Не злиться не получилось. Но на язвительное: «Тоже мне, челове-ек!» – я не откликнулся. С нарочитой тщательностью проверил, высохла ли краска, и повалил куклу на спину. Она с утробным стоном запахнула глаза. Таков был ответ на хамское хамство второго я. Наверное, так престарелые шлюхи принимают последнего за день клиента. Тот из своих – докучливый, безденежный и быстрый, как пчела: ужалил и умер.
Все той же быстросохнущей зеленью я вывел тонкой колонковой кистью на широком лбу «Мауро-котяуро». Странно, но всё поместилось. И выглядело опрятнее звезд. «Журналисту буквы легче звезд даются», – набрел я на подходящее объяснение. О ком речь, кто этот журналист – не уточнил. Правильно.

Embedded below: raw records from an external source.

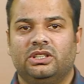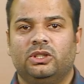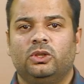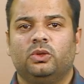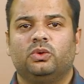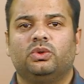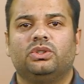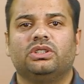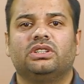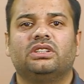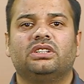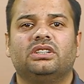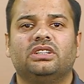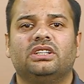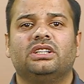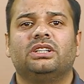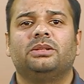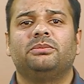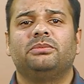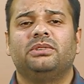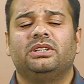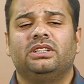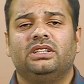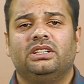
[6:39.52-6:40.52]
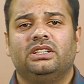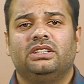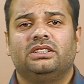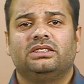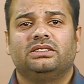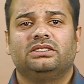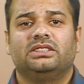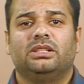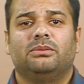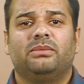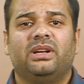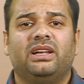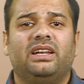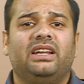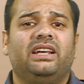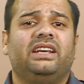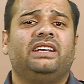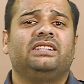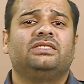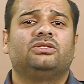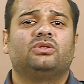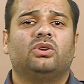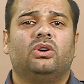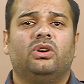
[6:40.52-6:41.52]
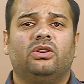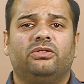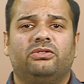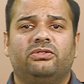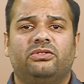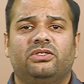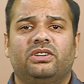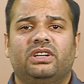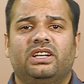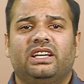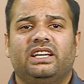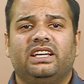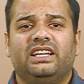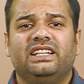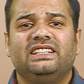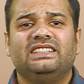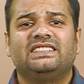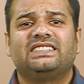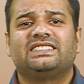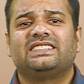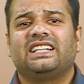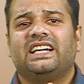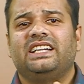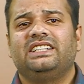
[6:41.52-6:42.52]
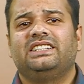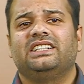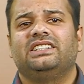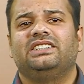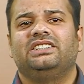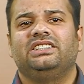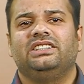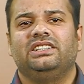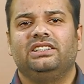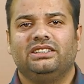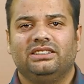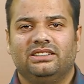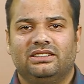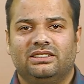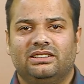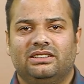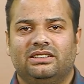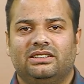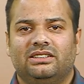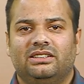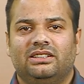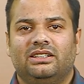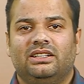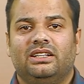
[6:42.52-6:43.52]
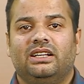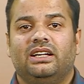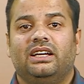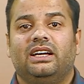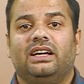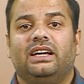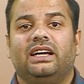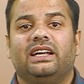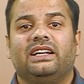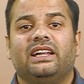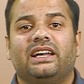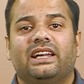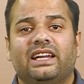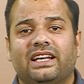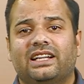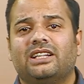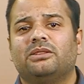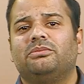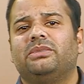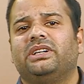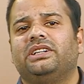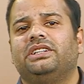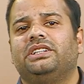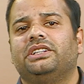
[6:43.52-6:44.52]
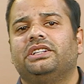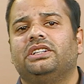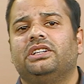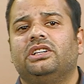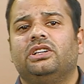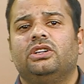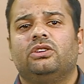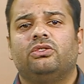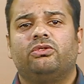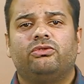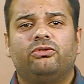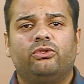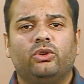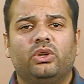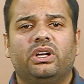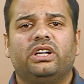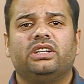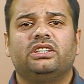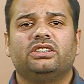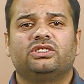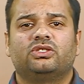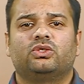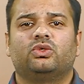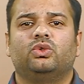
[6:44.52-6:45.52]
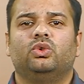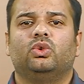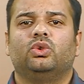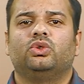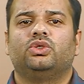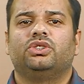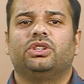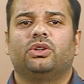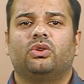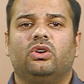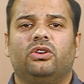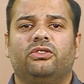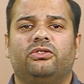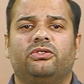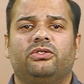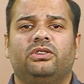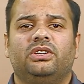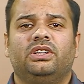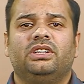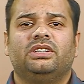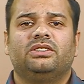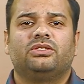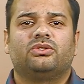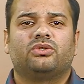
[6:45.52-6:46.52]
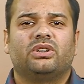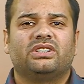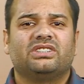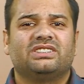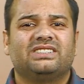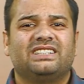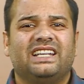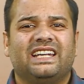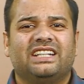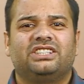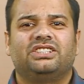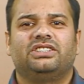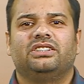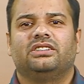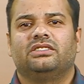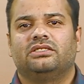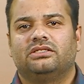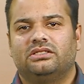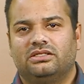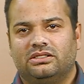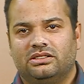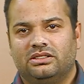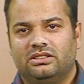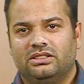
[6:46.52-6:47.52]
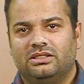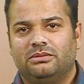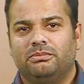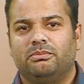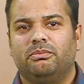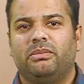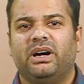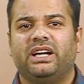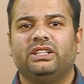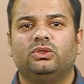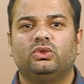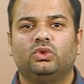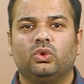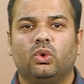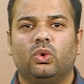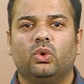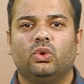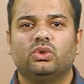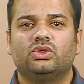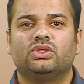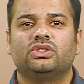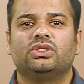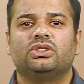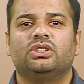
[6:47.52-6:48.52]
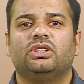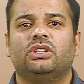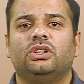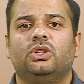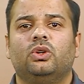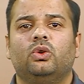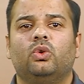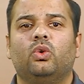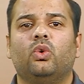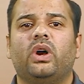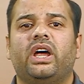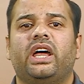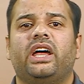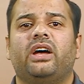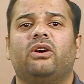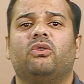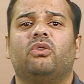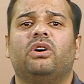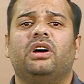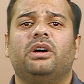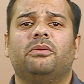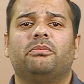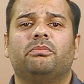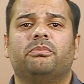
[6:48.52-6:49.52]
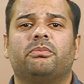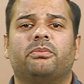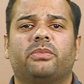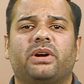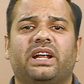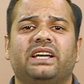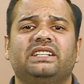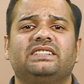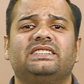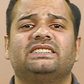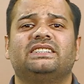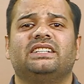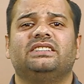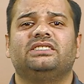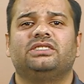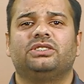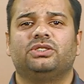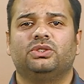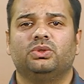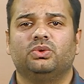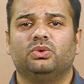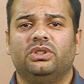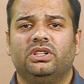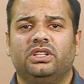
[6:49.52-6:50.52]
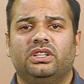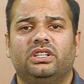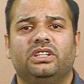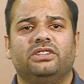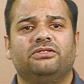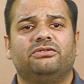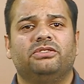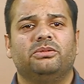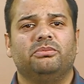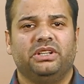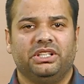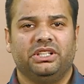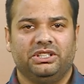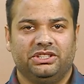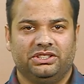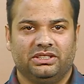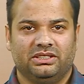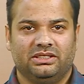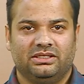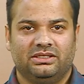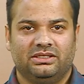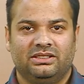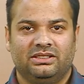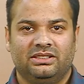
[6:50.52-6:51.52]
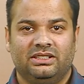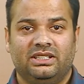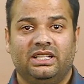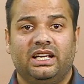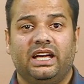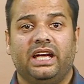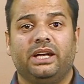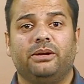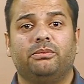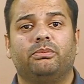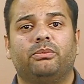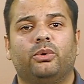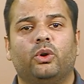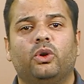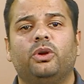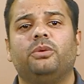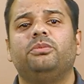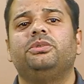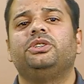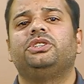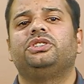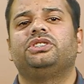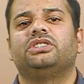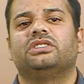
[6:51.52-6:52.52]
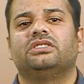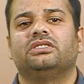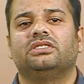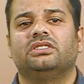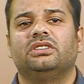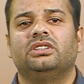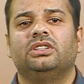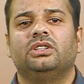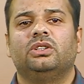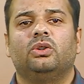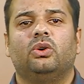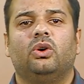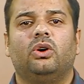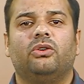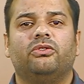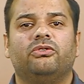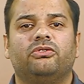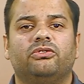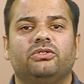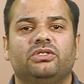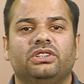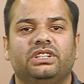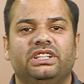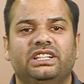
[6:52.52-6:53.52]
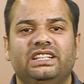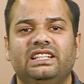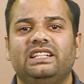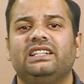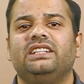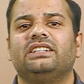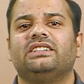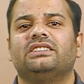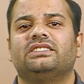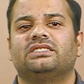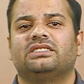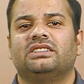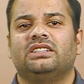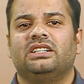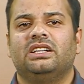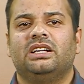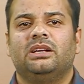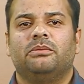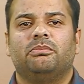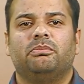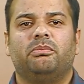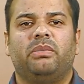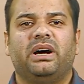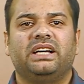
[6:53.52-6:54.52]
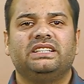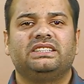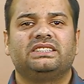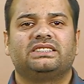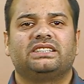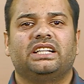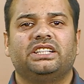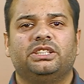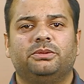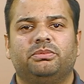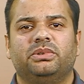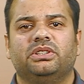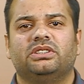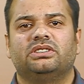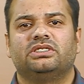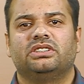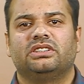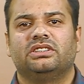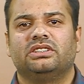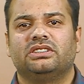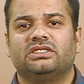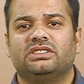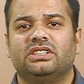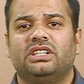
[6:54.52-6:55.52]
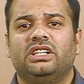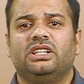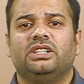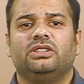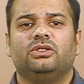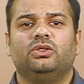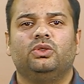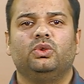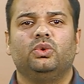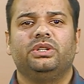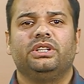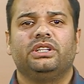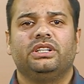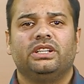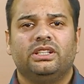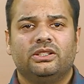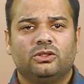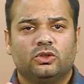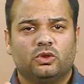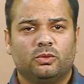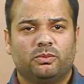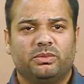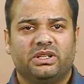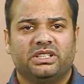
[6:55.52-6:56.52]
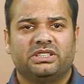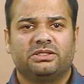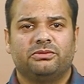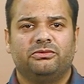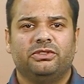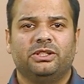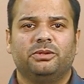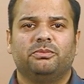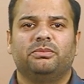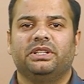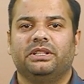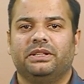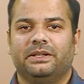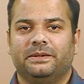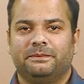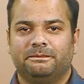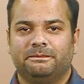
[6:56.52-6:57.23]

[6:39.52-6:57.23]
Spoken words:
to curb the malaise of insider dealing and recommended fuller disclosure of transactions by those who have price-sensitive information and prohibition of dealings by such persons during specific period.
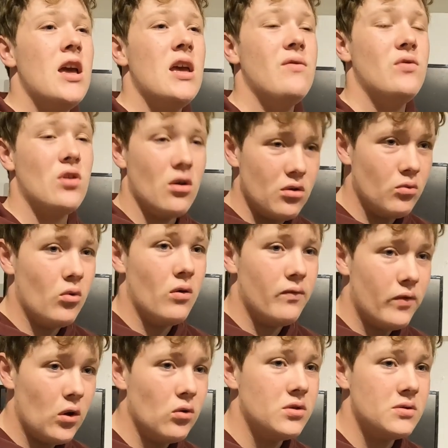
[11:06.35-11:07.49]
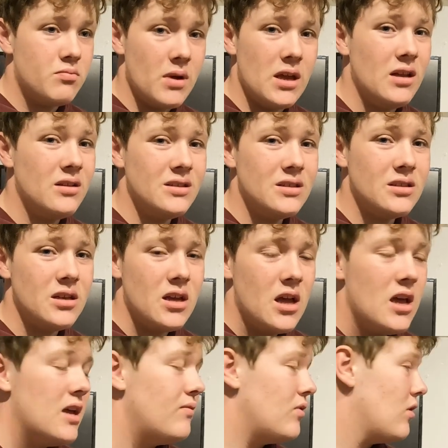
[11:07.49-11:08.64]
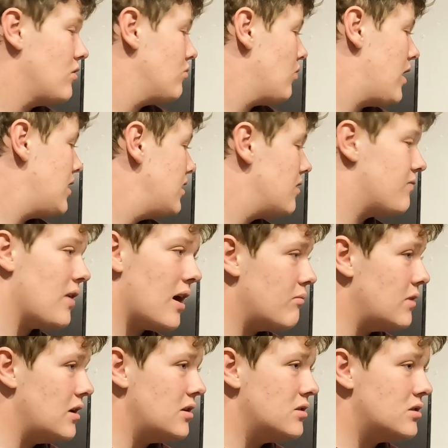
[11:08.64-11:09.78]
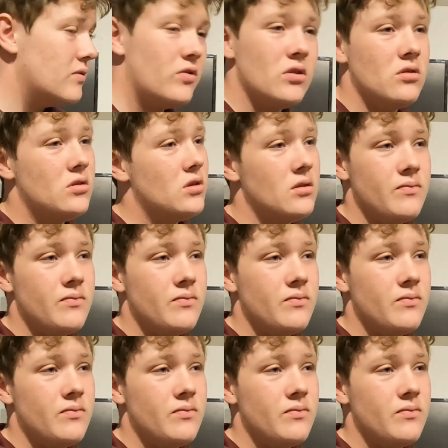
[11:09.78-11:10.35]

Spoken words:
If you don't know what volts means, if you don't know what any of that means, if you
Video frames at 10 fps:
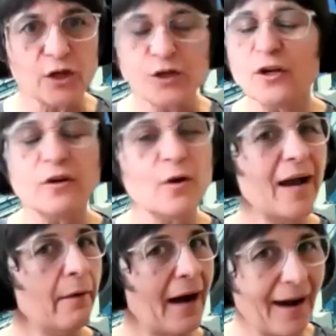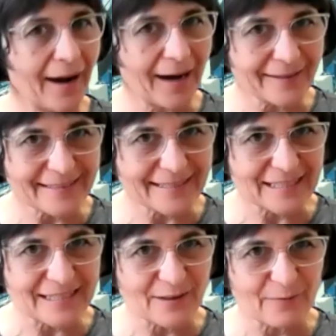you don't know how hard it
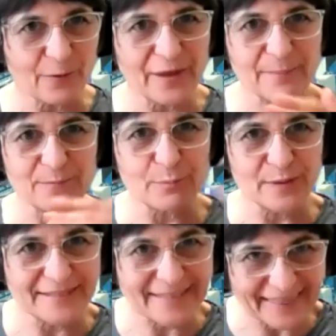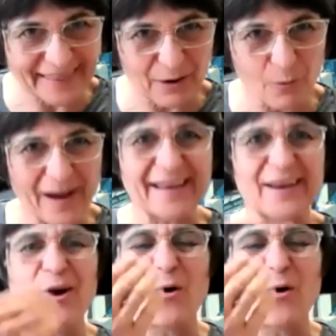is for them to present that way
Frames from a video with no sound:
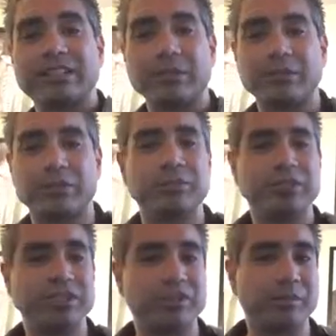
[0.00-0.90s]
say, with some
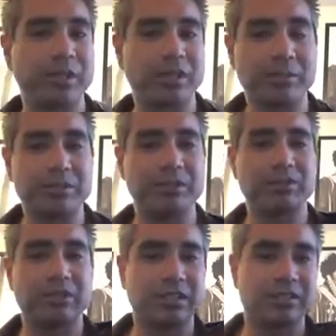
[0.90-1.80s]
decent pickups. These
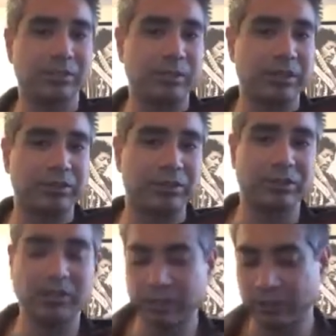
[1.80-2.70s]
are Texas
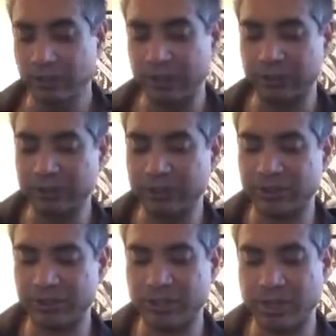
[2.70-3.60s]
Specials. I
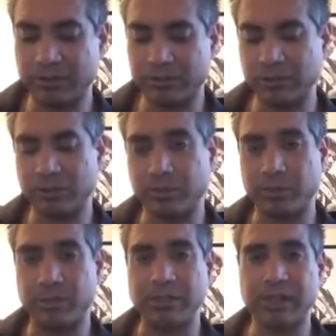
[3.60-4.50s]
changed this out to a
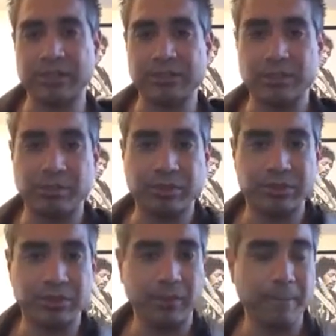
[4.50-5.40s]
pearly gates in the
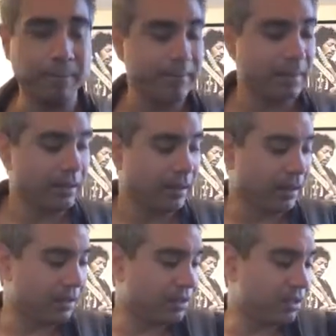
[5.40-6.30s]
bridge, though.
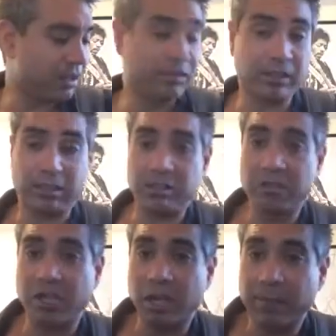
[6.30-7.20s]
And then you have like a
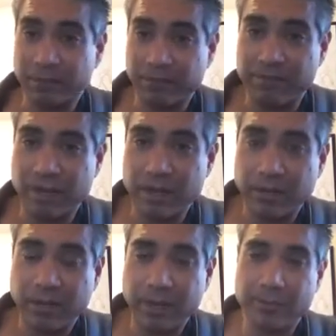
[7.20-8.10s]
good amp, like a
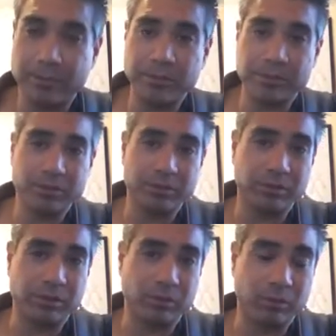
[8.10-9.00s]
Fender amp I'm
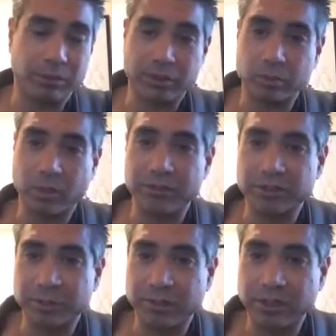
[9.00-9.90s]
using with a
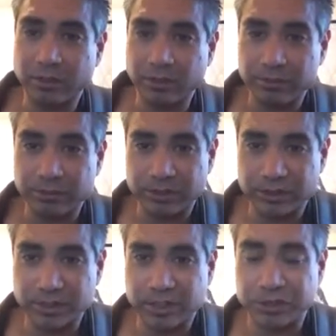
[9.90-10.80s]
12-inch speaker with
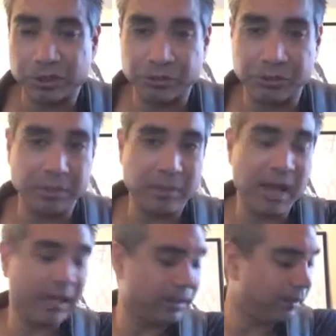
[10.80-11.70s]
a Celestion
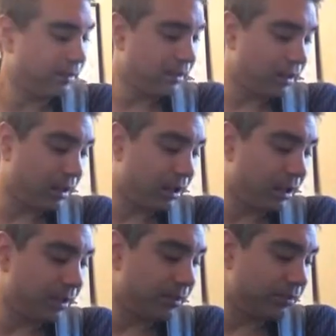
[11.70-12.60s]
greenback.
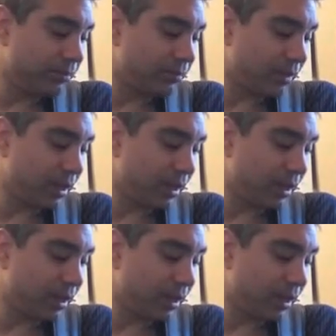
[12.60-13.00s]
You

«Вот если журналист – звезда…» – вывел было докучливый, но я не повелся.
Мало кто из общих знакомых верил, что Маурицио – настоящее имя темнокожего парня. Надо заметить, что не столько цвет кожи будоражил сомнения, сколько тип лица, акцент, ну и вообще… Маурицио, конечно же, это чувствовал, но не смущался и продолжал настойчиво, где-то даже с вызовом представляться звучным итальянским именем. Больше того – итальянцем в щедро сосчитанном поколении. Позже сведения о биографии подверглись уточнению и недоверчивые граждане были оповещены, что наш итальянец ко всему прочему – коренной флорентиец. В Зимбабве, понятное дело, его занесло по чистой случайности, уже юношей. Там наш герой пережил таинственную генетическую катастрофу и внешность его мутировала. До мутации его принимали за младшего брата Сильвестра Сталлоне. С юга, поэтому так сильно загоревшего.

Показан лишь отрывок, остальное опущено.